We encourage inquiries concerning this funding opportunity and welcome the opportunity to answer questions from potential applicants.

eRA Service Desk (Questions regarding ASSIST, eRA Commons registration, submitting and tracking an application, documenting system problems that threaten submission by the due date, post submission issues)
Telephone: 301-402-7469 or 866-504-9552 (Toll Free)

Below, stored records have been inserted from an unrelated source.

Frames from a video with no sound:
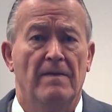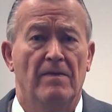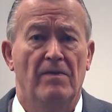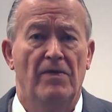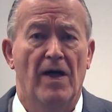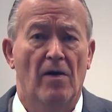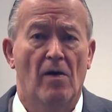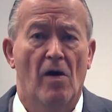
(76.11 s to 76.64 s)

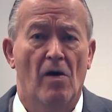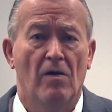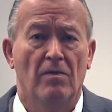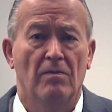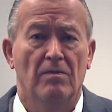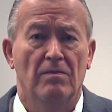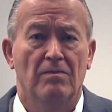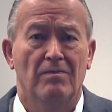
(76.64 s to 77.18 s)

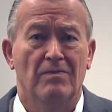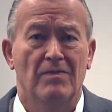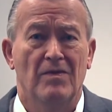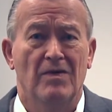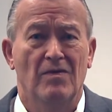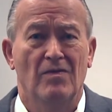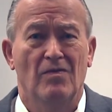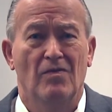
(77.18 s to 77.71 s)

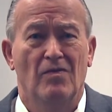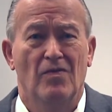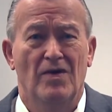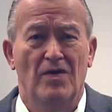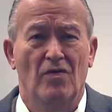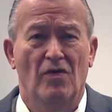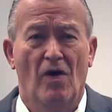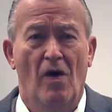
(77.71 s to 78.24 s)

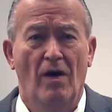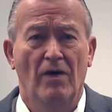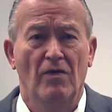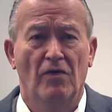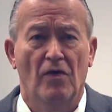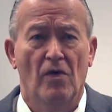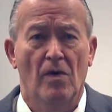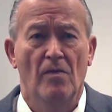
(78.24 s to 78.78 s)
When you talk
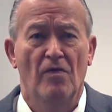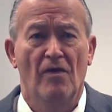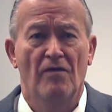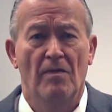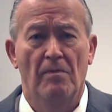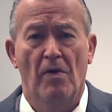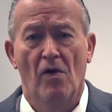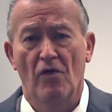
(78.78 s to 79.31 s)
in terms
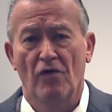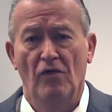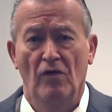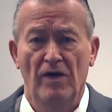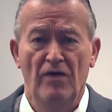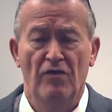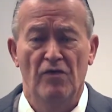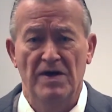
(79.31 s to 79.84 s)
of a
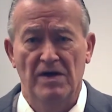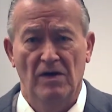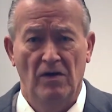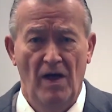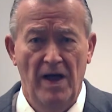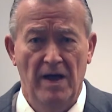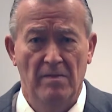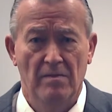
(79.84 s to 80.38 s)
personal injury
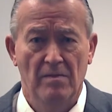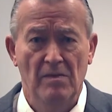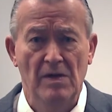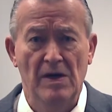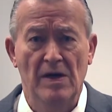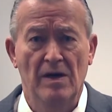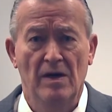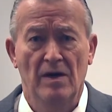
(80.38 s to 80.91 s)
claim,
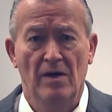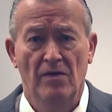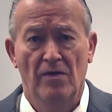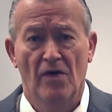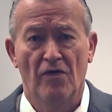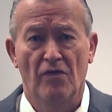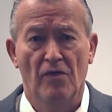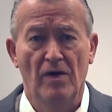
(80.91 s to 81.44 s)

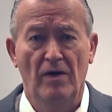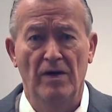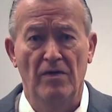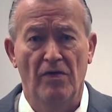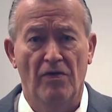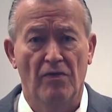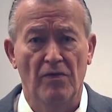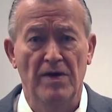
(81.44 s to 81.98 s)
there's really
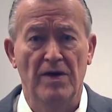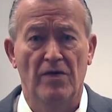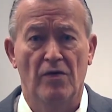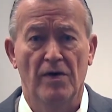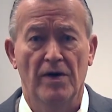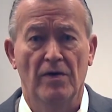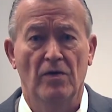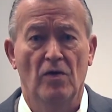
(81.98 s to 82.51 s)
three
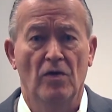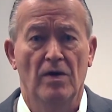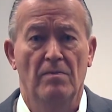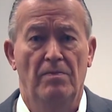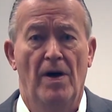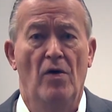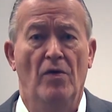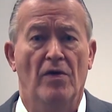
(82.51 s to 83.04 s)
critical
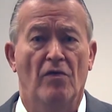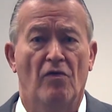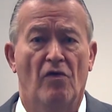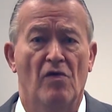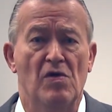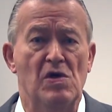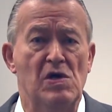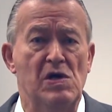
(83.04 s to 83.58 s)

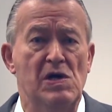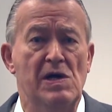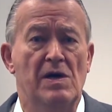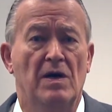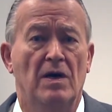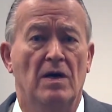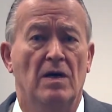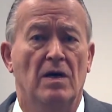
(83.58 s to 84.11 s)
components.
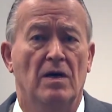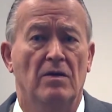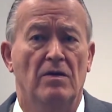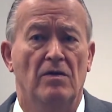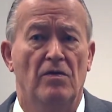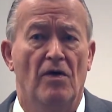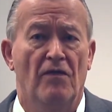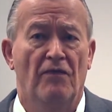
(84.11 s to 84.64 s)

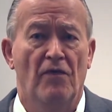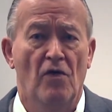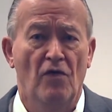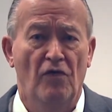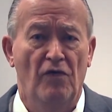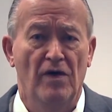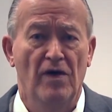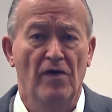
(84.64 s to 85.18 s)
The
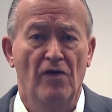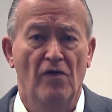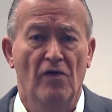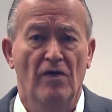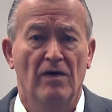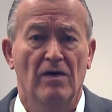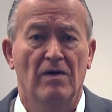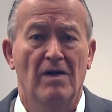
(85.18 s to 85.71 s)
first
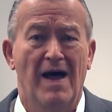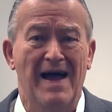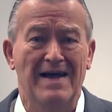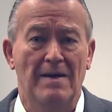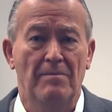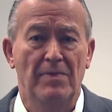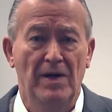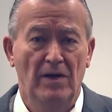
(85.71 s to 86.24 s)
is
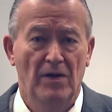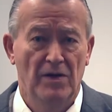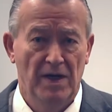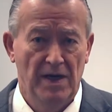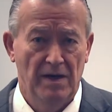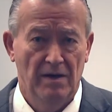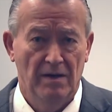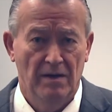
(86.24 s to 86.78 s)

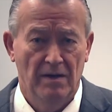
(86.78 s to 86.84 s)
liability.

Web ticketing system: https://public.era.nih.gov/commonshelp
TTY: 301-451-5939
Email: [email protected]

Grants.gov Customer Support (Questions regarding Grants.gov registration and submission, downloading forms and application packages)
Contact CenterTelephone: 800-518-4726

Web ticketing system: https://grants-portal.psc.gov/ContactUs.aspx
Email: [email protected]

GrantsInfo (Questions regarding application instructions and process, finding NIH grant resources)
Telephone: 301-710-0267
TTY: 301-451-5936
Email: [email protected]

Peter Perrin, Ph.D
National Institute of Diabetes and Digestive and Kidney Diseases (NIDDK)
Telephone: 301-451-3759
Email: [email protected]

Examine your eRA Commons account for review assignment and contact information (information appears two weeks after the submission due date).

Jennifer Cho
National Institute of Diabetes and Digestive and Kidney Diseases (NIDDK)
Telephone: 301-496-2978
Email: [email protected]

Recently issued trans-NIH policy notices may affect your application submission. A full list of policy notices published by NIH is provided in the NIH Guide for Grants and Contracts. All awards are subject to the terms and conditions, cost principles, and other considerations described in the NIH Grants Policy Statement.

Awards are made under the authorization of Sections 301 and 405 of the Public Health Service Act as amended (42 USC 241 and 284) and under Federal Regulations 42 CFR Part 52 and 45 CFR Parts 74 and 92.